La manifestation des partisans d’Alassane Ouattara qui ont répondu jeudi à l’appel de leur leader les invitant à suivre Guillaume Soro, qui souhaite s’emparer de la télévision d’Etat, a déjà fait plusieurs morts à Abidjan. Des sources font aussi état d’échanges de tirs nourris entre des éléments de l’ex-rébellion ivoirienne, protégeant le quartier général d’Alassane Ouattara à Abidjan, et des forces fidèles à Laurent Gbagbo, devant l’hôtel du Golf.

Les craintes étaient donc justifiées. L’hôtel du Golf est jeudi le théâtre de violents accrochages à l’arme lourde entre des membres des Forces nouvelles (FN), protégeant le quartier général d’Alassane Ouattara à Abidjan, et des forces fidèles à Laurent Gbagbo. D’autre part, selon un premier bilan, quatre personnes ont été tuées par balles jeudi dans deux quartiers populaires d’Abidjan, Adjamé (nord) et Koumassi (sud), au moment où les forces de l’ordre ont dispersé des manifestants qui voulaient marcher sur la télévision d’Etat (RTI), un des piliers du pouvoir du président sortant Laurent Gbagbo.

Plusieurs centaines de personnes ont répondu à l’appel d’Alassane Ouattara leur demandant d’accompagner Guillaume Soro. Le Premier ministre du président désigné par la Commission électorale indépendante (CEI) avait annoncé lundi son intention de se rendre jeudi à la RTI, la Radio-télévision ivoirienne installée à Abidjan, avec son gouvernement et ses partisans pour y mettre en place un nouveau directeur général. Mercredi, Patrick Achi, porte-parole d’Alassane Ouattara, s’est pourtant voulu rassurant, persuadé que « les forces de défense et de sécurité ivoiriennes » ne tireraient pas « sur leur propre population et sur leur gouvernement légitime ».

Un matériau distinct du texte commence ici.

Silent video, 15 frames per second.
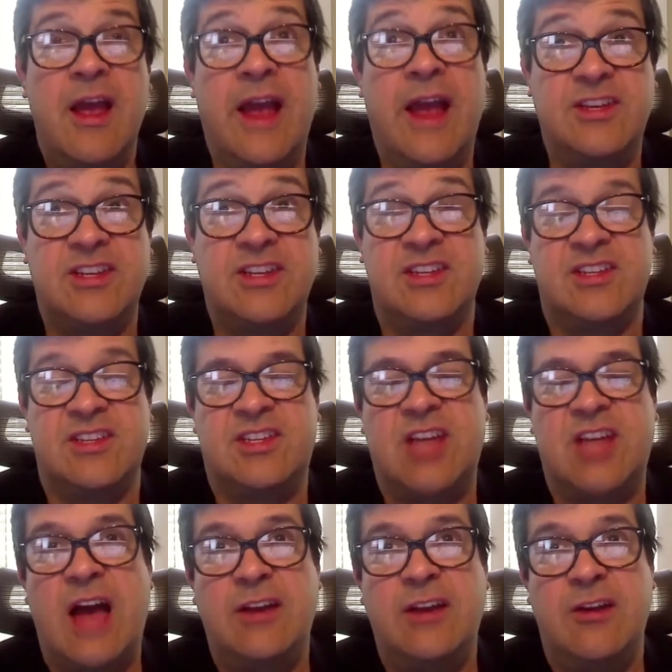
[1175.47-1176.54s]
Yeah. And just as a
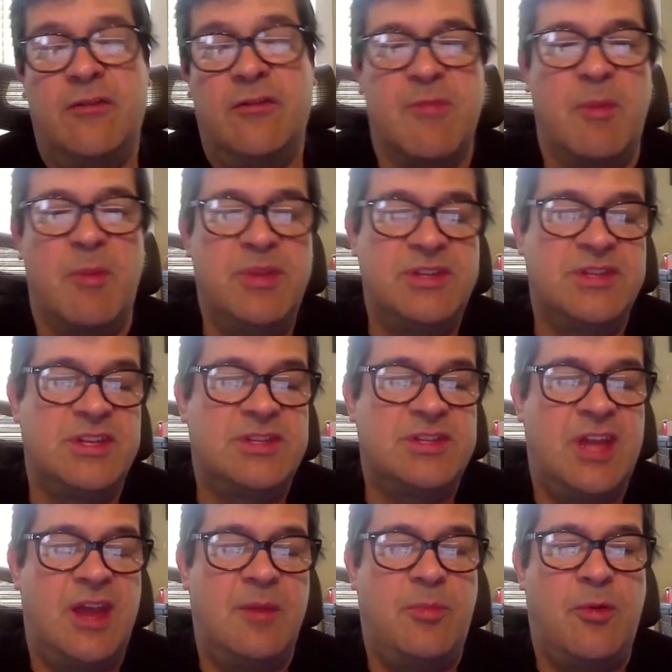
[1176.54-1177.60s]
side note, from a business
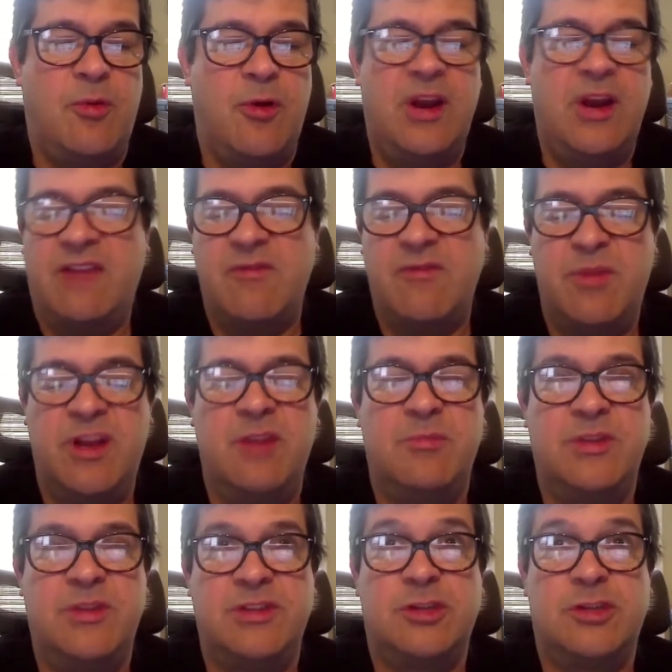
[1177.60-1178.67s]
standpoint, having been in
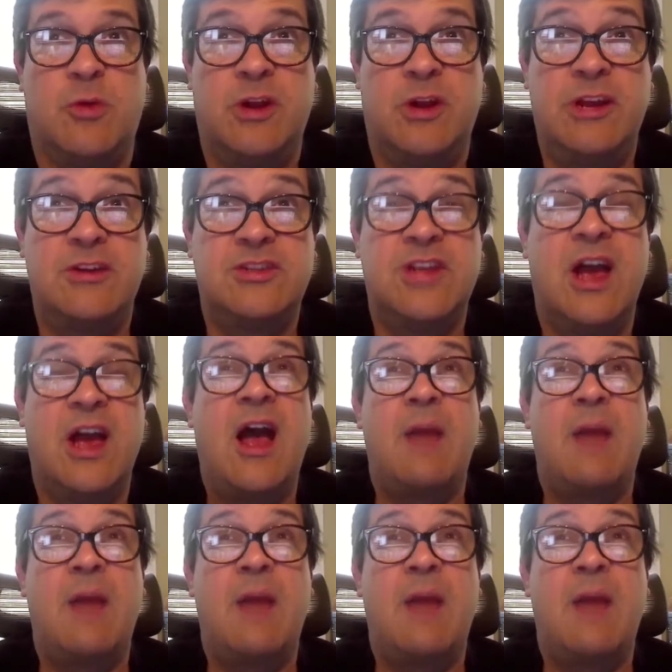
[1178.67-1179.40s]
business 20 years,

La Côte d’Ivoire dans le chaos

Des déclarations auxquelles le gouvernement de Laurent Gbagbo a rapidement réagi. Gnonzié Ouattara, ministre de la Communication du gouvernement nommé par Gbagbo, a considéré mercredi cette manifestation comme « de la provocation et de l’intimidation ».
Plus menaçant, Charles Blé Goudé, chef des patriotes favorables à Laurent Gbagbo et fer de lance des manifestations anti françaises de 2003 et 2004 à Abidjan, a comparé mercredi devant quelque 3000 jeunes ces déclarations à une déclaration de « guerre ». Le responsable de la puissante Fédération estudiantine de Côte D’Ivoire (Fesci), Augustin Mian, assurant que ses membres étaient « prêts à donner leur vie pour sauver leur nation contre une nouvelle race d’impérialistes ».

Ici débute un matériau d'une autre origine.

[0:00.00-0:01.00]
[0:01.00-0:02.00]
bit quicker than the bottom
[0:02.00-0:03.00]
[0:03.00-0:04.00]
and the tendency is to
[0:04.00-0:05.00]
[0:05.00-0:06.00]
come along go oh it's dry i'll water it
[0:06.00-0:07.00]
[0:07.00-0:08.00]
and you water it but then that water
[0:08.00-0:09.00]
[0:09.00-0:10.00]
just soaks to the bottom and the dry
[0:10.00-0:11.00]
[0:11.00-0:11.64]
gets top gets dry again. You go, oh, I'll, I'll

Les marcheurs d’Abobo, jeudi matin

La communauté internationale suit ces dernières évolutions avec inquiétude. Jeudi matin, la ministre française des Affaires étrangères, Michèle Alliot-Marie, a appelé « à la retenue de part et d’autre ». Le secrétaire général des Nations unies, Ban Ki-moon craint que la situation n’aboutisse « à une violence généralisée ».

Le procureur de la Cour pénale internationale (CPI) Luis Moreno-Ocampo a prévenu jeudi qu’il engagerait des poursuites contre quiconque serait responsable de violences meurtrières en Côte d’Ivoire. Des violences que le général Philippe Mangou, chef d’état-major des armées et de l’ensemble des Forces de défense et de sécurité (FDS) fidèle à Laurent Gbagbo, a imputé par avance au représentant spécial des Nations unies en Côte d’Ivoire, Choi Young-jin.

La Côte d’Ivoire plonge jeudi un peu plus dans le chaos. Une situation qui pourrait se prolonger. Vendredi, Guillaume Soro et les siens envisagent de prendre possession de la primature, occupée par le premier ministre du camp adverse, Aké N’Gbo.